Le Conseil électoral provisoire (CEP) a enregistré, ce mardi 14 juillet, le premier regroupement de partis politiques inscrit dans le cadre du processus d'enregistrement des regroupements en vue des prochaines élections. Cette avancée intervient au lendemain de l'ouverture officielle des inscriptions, une première journée au cours de laquelle aucun regroupement ne s'était présenté.
Le premier dossier accepté est celui du regroupement Haïti aux Haïtiens. Son secrétaire général, Chesnel Joseph, a indiqué que le groupement était venu accomplir son devoir civique en se conformant aux exigences du CEP. Il a invité les autres groupements politiques à suivre la même démarche afin de favoriser le bon déroulement du processus électoral.
Tout en saluant l'ouverture des inscriptions, Chesnel Joseph a toutefois rappelé que la tenue d'élections crédibles demeure étroitement liée à l'amélioration du climat sécuritaire. Selon lui, la sécurité constitue une condition essentielle à l'organisation d'un scrutin.
En revanche, le regroupement Alternative pour le Changement d'Haïti n'a pas pu finaliser son inscription. Ses représentants, Osner Joseph et Fervil Max Rony, ont expliqué que leur dossier ne répondait pas aux critères fixés par le décret électoral, notamment l'obligation de réunir au moins dix partis politiques au sein d'un regroupement. Leur structure n'en compte actuellement que trois.

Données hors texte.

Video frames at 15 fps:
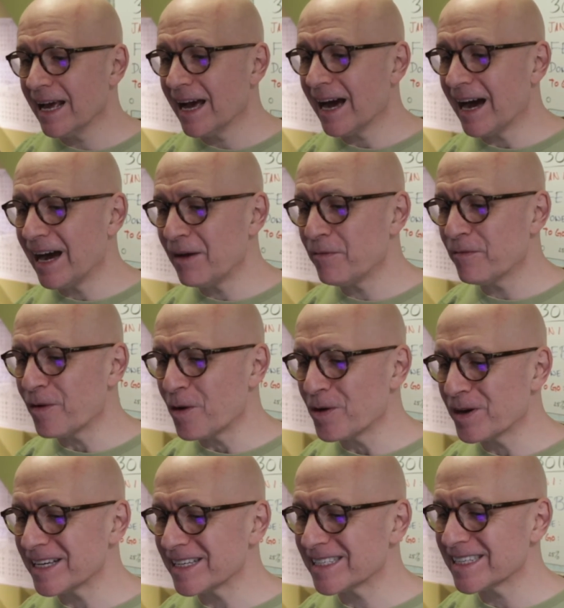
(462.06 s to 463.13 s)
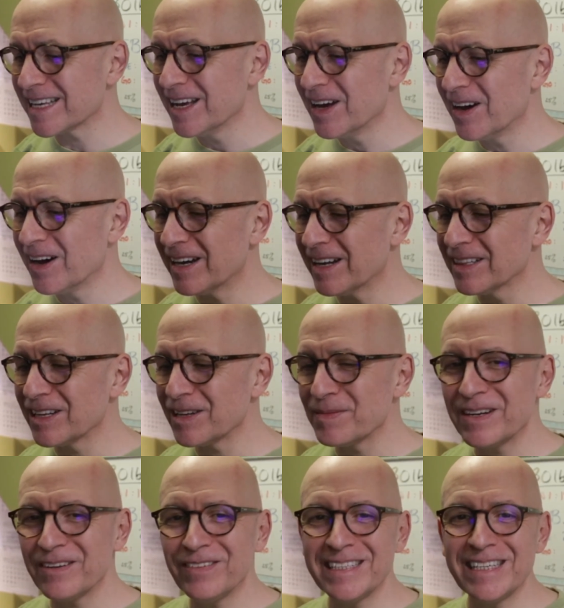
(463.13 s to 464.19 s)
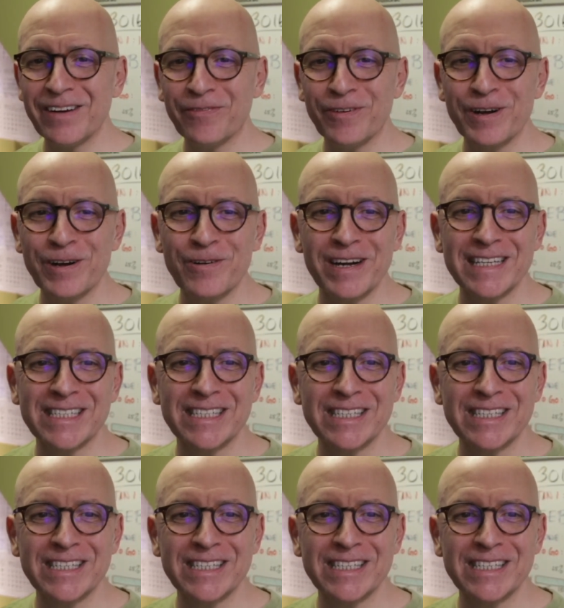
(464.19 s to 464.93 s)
I focused on a little bit of a different question,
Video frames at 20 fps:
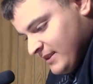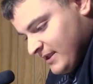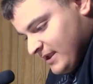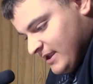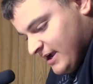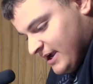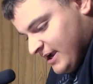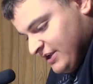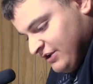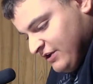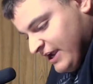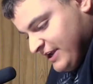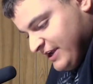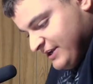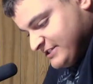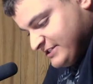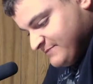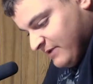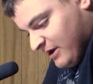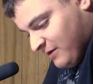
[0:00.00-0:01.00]
You get
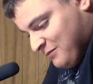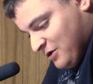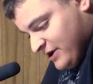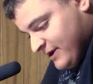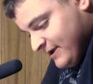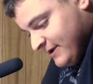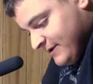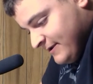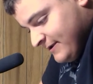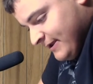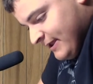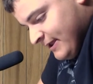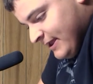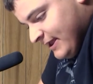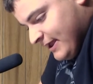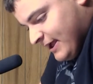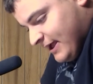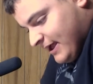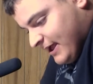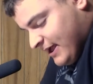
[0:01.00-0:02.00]
your spell book.
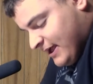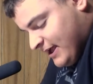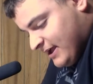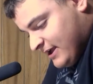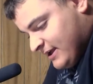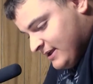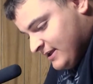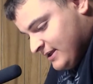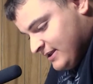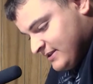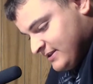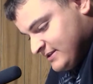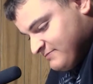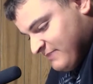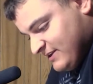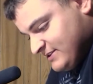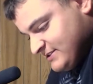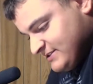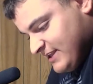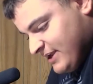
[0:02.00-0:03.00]
The
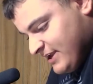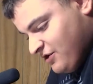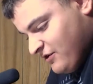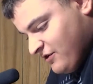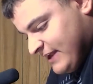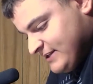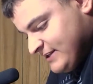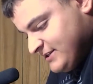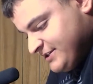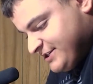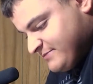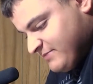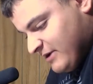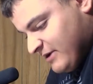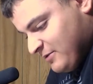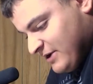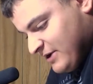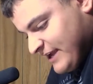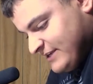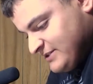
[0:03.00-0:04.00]
spells that you add to your
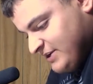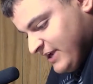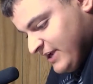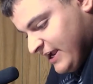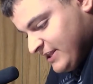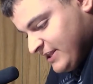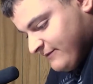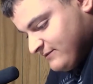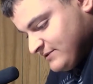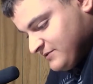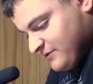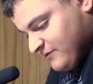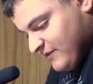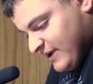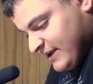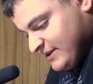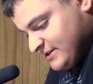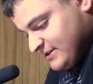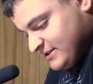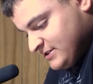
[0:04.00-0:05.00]
spellbook as you gain levels
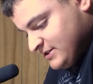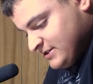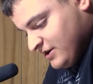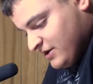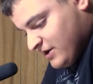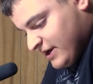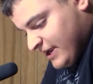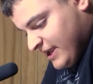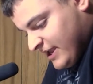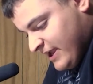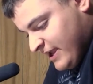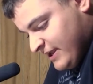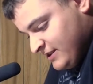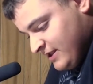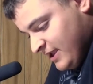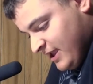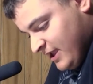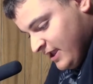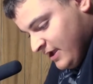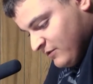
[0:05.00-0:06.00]
refresh your arcane.
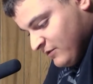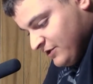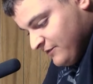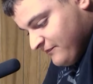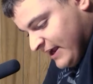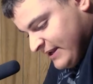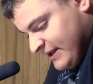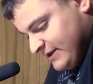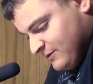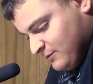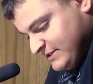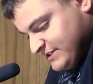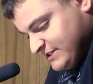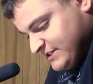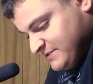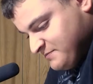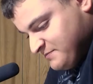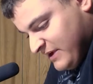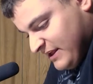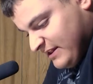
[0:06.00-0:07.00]
When you find a
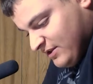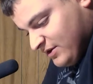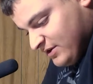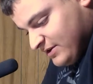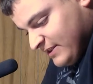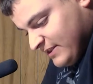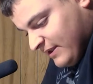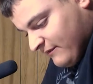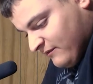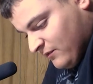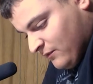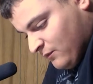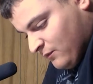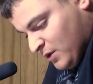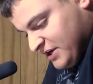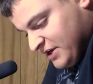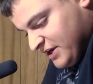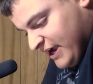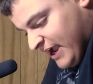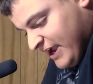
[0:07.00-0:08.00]
wizard spell or level
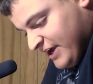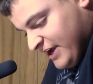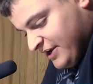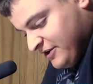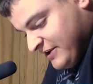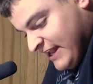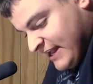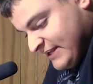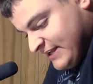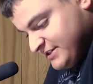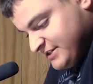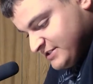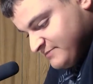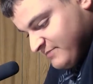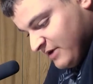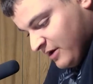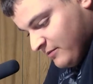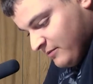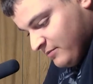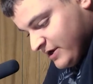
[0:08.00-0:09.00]
1 or higher, you can add it to your
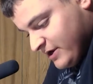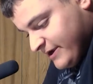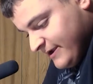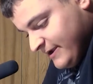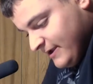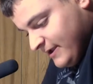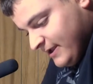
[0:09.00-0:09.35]
spellbook.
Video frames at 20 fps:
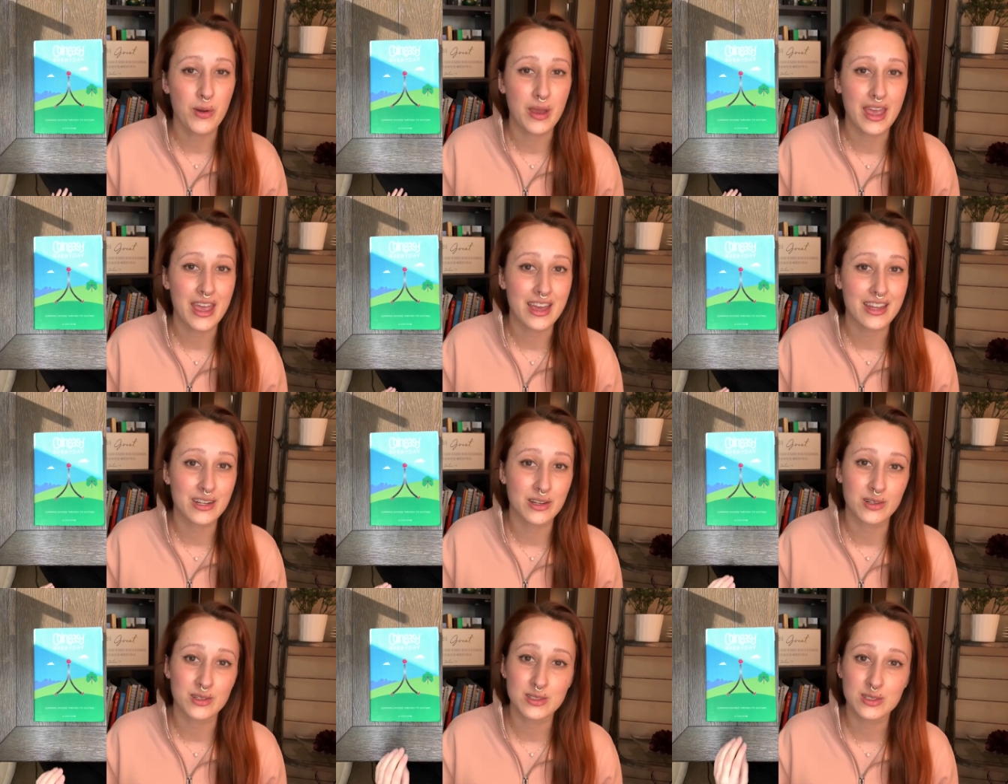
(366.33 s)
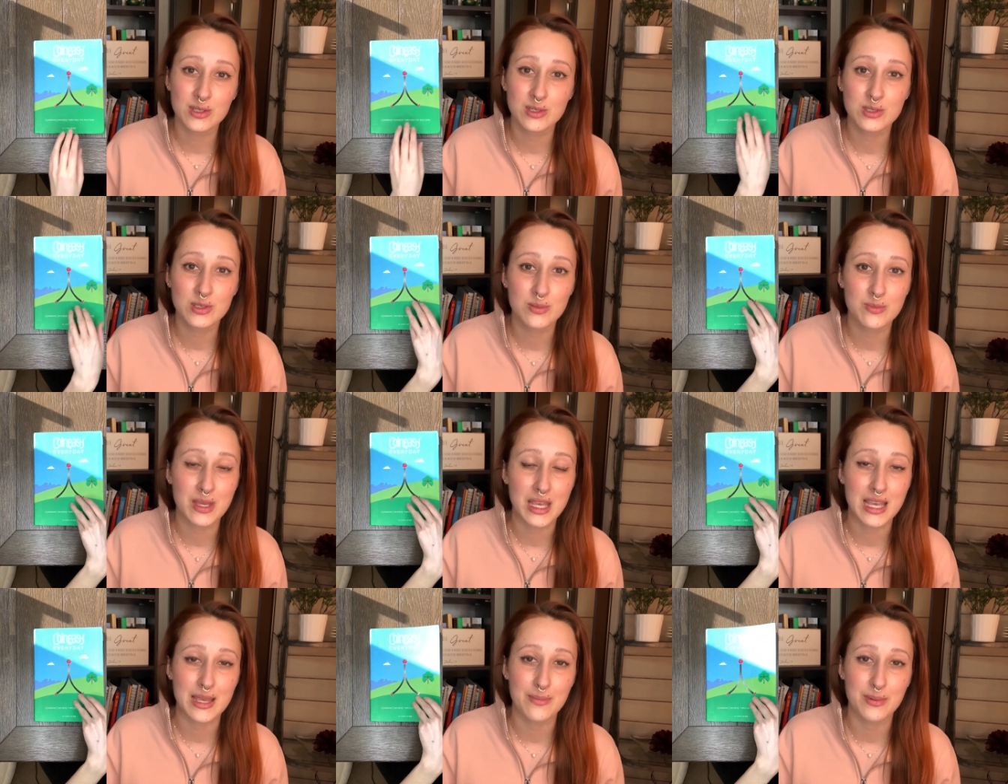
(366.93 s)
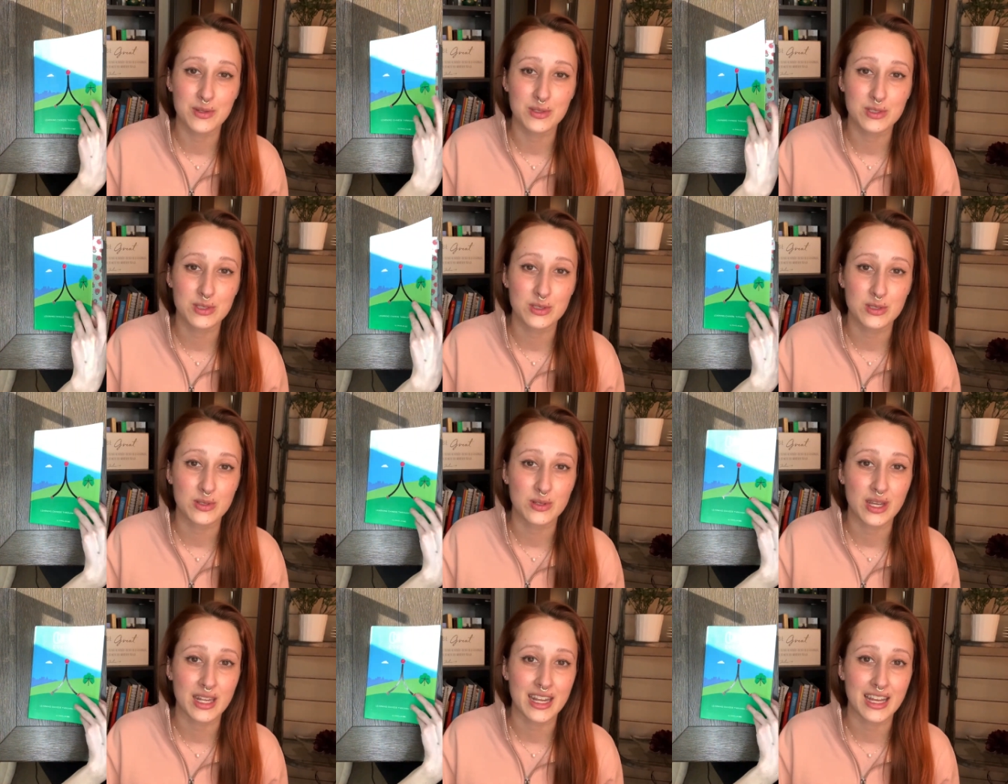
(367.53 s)
and also to be able
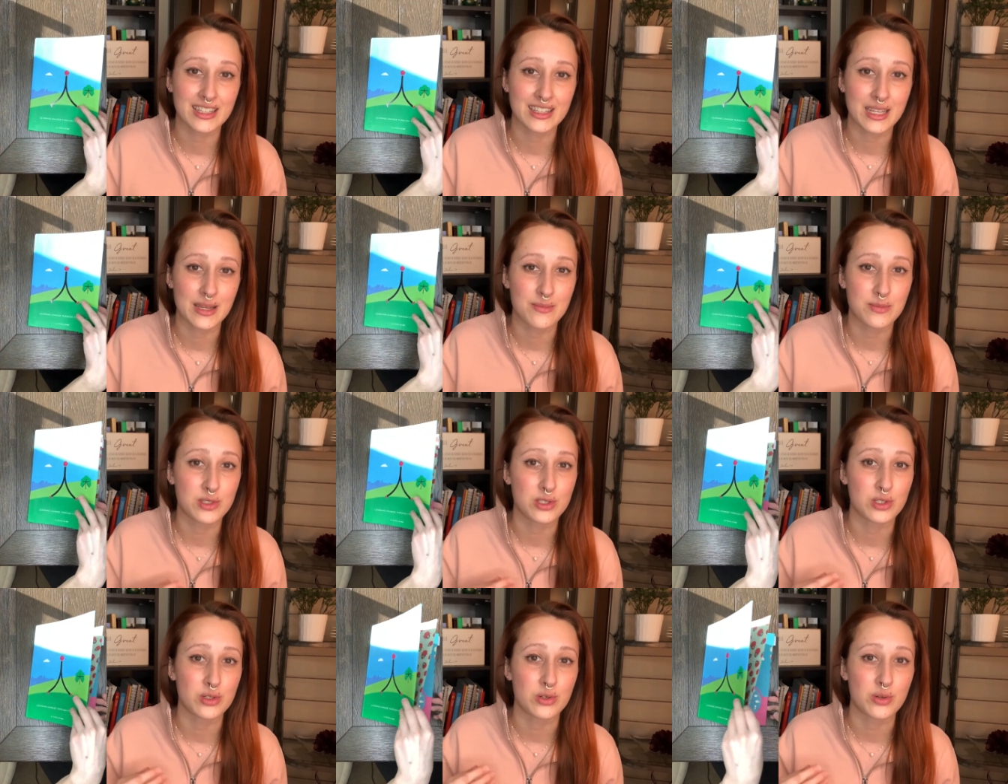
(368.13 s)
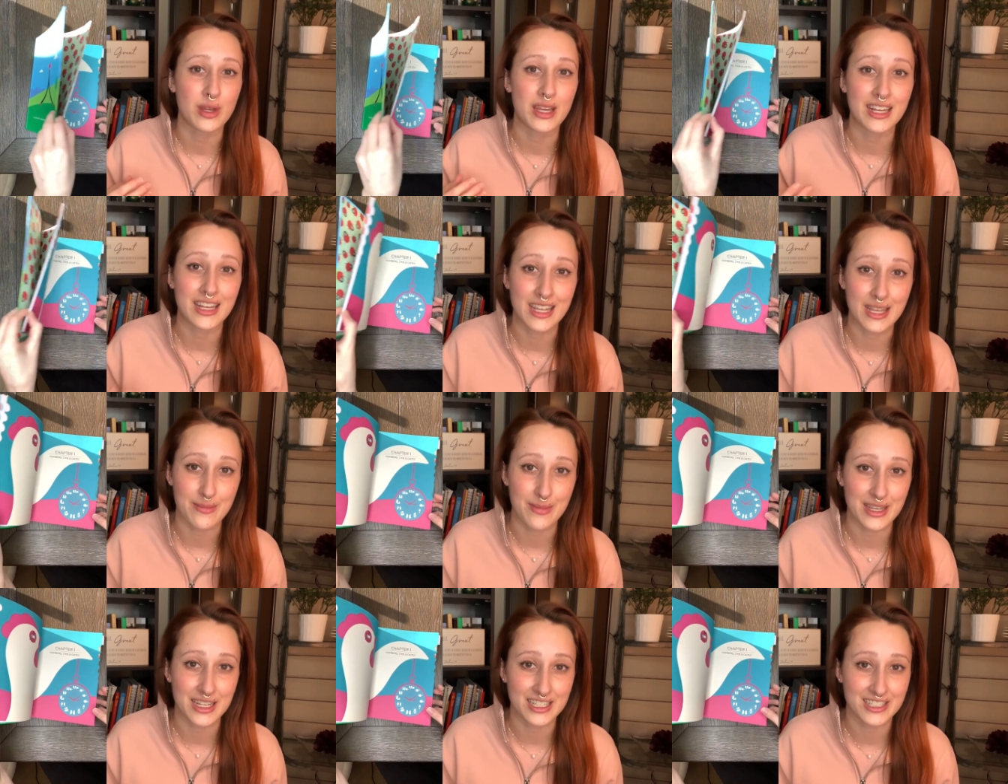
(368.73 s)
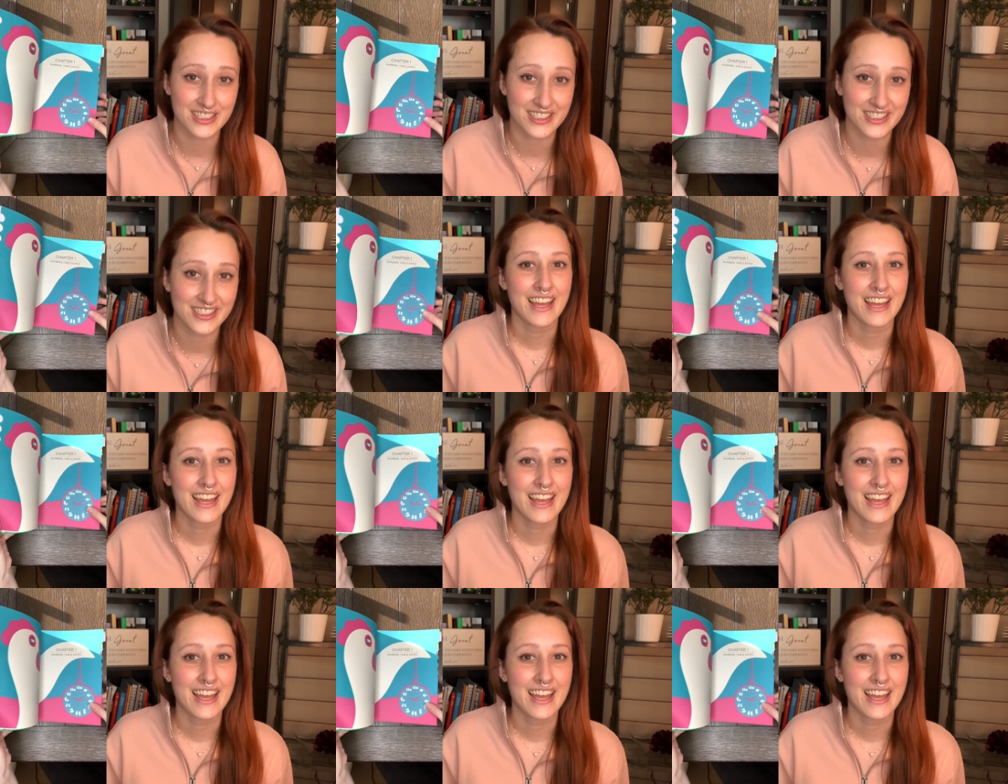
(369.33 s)
to connect them to an image.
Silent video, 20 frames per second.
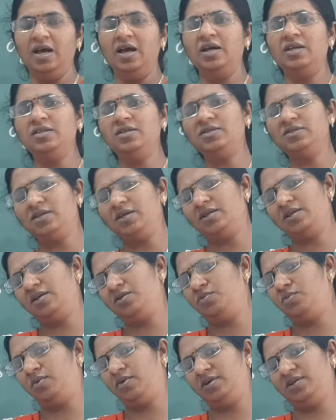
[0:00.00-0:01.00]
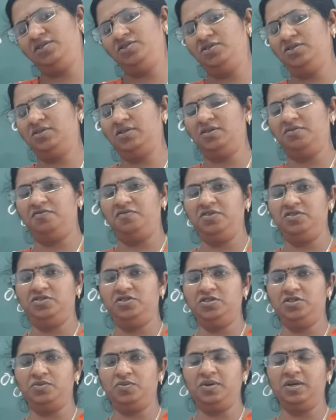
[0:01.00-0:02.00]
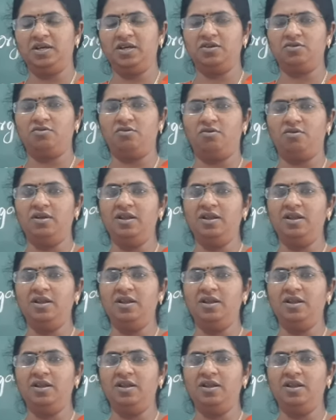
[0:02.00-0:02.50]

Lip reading: These are the advantages and features we can call.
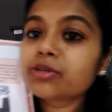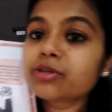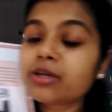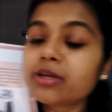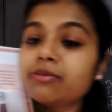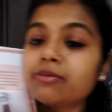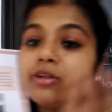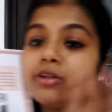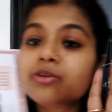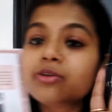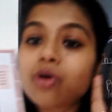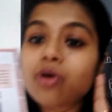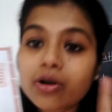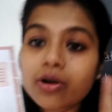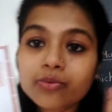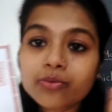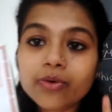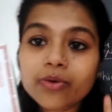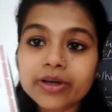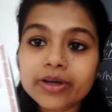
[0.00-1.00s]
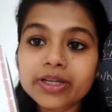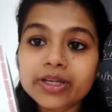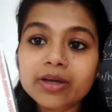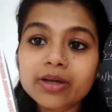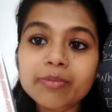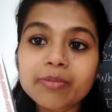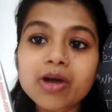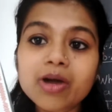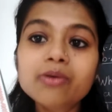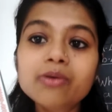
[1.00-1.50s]
they will not worry
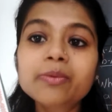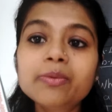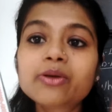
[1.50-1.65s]
about,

Osner Joseph a affirmé que cette exigence leur a été signalée seulement lors de leur passage au CEP. « Lorsqu'on a posé la question, on nous a répondu que cette condition figure dans le décret électoral du 2 juin, alors que nous n'en avions pas connaissance », a-t-il déclaré.
Les responsables du groupement ont annoncé leur intention d'engager des discussions avec d'autres partis partageant leur vision afin de satisfaire aux exigences légales et compléter leur dossier d'inscription.
Le CEP poursuit ainsi la réception des dossiers des groupements politiques, une étape considérée comme essentielle dans le cadre de la préparation des prochaines échéances électorales.